Segalanya terlihat kecil. Lengannya, kakinya, wajahnya. Putriku terlihat sangat mungil.
“Bolehkah aku menggendongnya?” tanyaku kepada istriku. Dia langsung menyerahkan
putri kami kepadaku tanpa berkata apa-apa.
Setelah kugendong, ternyata putriku memang benar mungil. Aku terkejut betapa matanya
mirip sekali dengan mata mendiang ibuku. Biru yang dalam, sedalam laut bebas.
“Matanya persis seperti ibumu, ya.”
“Ya. Itu benar sekali.”, aku mengembalikan putri kami kepada istriku.
“Bolehkah aku kembali ke rumah sebentar? Ada hal yang harus kulakukan.” kataku
kepada istriku. Awalnya istriku bingung akan pertanyaanku, tetapi dia hanya tersenyum dan
berkata “baiklah, tapi yang cepat ya.” Aku juga balik tersenyum dan dengan segera bangkit
berlari menuju rumah kami.
Aku terus berlari layaknya dikejar setan, yang ironinya, aku berlari untuk menemui setan
itu sendiri. Aku akhirnya sampai ke rumahku dan langsung berlari menuju kamarku. Di sana dia.
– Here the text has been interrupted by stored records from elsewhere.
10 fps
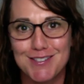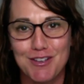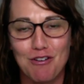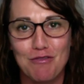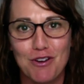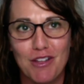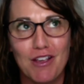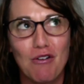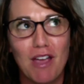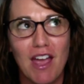So if you're like,
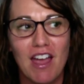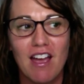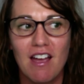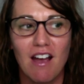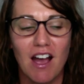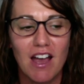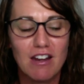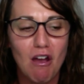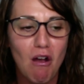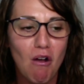okay, I
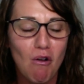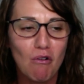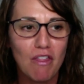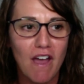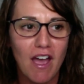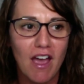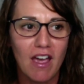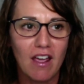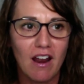know that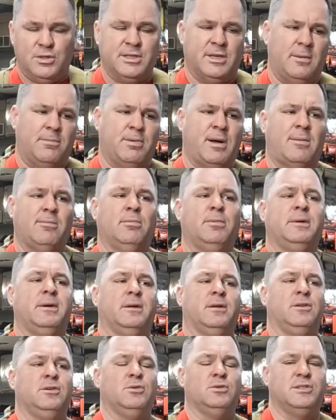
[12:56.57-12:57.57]
and I'm probably going
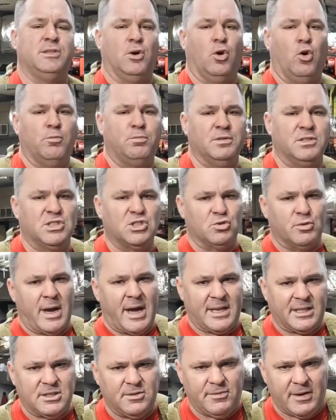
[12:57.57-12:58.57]
to use the open
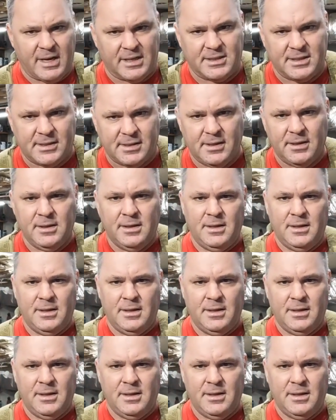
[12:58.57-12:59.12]
Stratus vest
Setan tersebut. Seperti biasa, dia bertanya pertanyaan itu.
“Mau kamu ulangi atau tidak?”
“Ya, akan aku ulangi. Akan ku ulangi mau berapa kali pun. Segala penderitaan,
kesedihan, kecemasan, dan rasa sakit yang kualami. Rasa sedih yang tidak tertahankan dari
kehilangan ibuku. Kecemasan akan masa depan yang tidak pasti. Rasa sakit yang dimunculkan
oleh pikiranku sendiri. Jika aku tidak kehilangan ibuku, aku tidak akan memiliki masalah
kejiwaan. Jika aku tidak memiliki masalah kejiwaan, aku tidak akan bertemu dengan Zoya. Jika
aku tidak hidup dengan Zi, aku tidak akan berada di sini. Jika aku menyerah dalam hidup aku
tidak akan sampai kepada hari ini. Hari di mana aku merasakan kebahagiaan yang sampai
menggetarkan jiwaku. Ya, aku rela, wahai setan. Aku rela kembali merasakannya. Demi, Zoya
dan putriku. Mereka adalah alasanku untuk mengulangi penderitaan tersebut selamanya. Aku
mencintai semua yang terjadi kepadaku dan aku bersyukur karena semua itu membentuk diriku.”
Setan itu tertawa terbahak-bahak. Lama dia tertawa. Tawanya mengisi seluruh ruangan.
Dia tertawa hingga terguling.
“Bagus. Setelah 15 tahun akhirnya kau menjawab apa yang kuharapkan. Selamat, kau
telah terbebas dari kutukanku. Ingat bahwa hari ini memang sangat membahagiakan,
membahagiakan sampai menggetarkan jiwamu seperti yang kamu katakan. Tetapi tidak ada
jaminan bahwa besok akan terus seperti ini. Aku akan memeringatkanmu, ke depannya akan ada
penderitaan yang jauh lebih berat dari apa yang kau alami sampai sekarang. Tetapi, aku yakin
kau bisa mengatasinya. Manusia yang menjawab “ya” pada pertanyaanku sudah melampaui diri
mereka. Mereka adalah para pecinta nasib. Sampai jumpa, temanku. 15 tahun yang
menyenangkan. Sedikit demi sedikit, keberadaan setan itu makin menipis dan akhirnya dia
menghilang tanpa jejak.
Terkadang apa yang kita anggap buruk merupakan keberkahan yang tersembunyi. Setan
itu pun juga. Setan yang sering dianggap sebagai musuhnya umat manusia ternyata adalah
sahabat dalam perjalanan menerima kehidupan ini. Dan kini, aku memiliki sahabat baru, seorang
putri cantik yang akan kucintai sepenuh hatiku.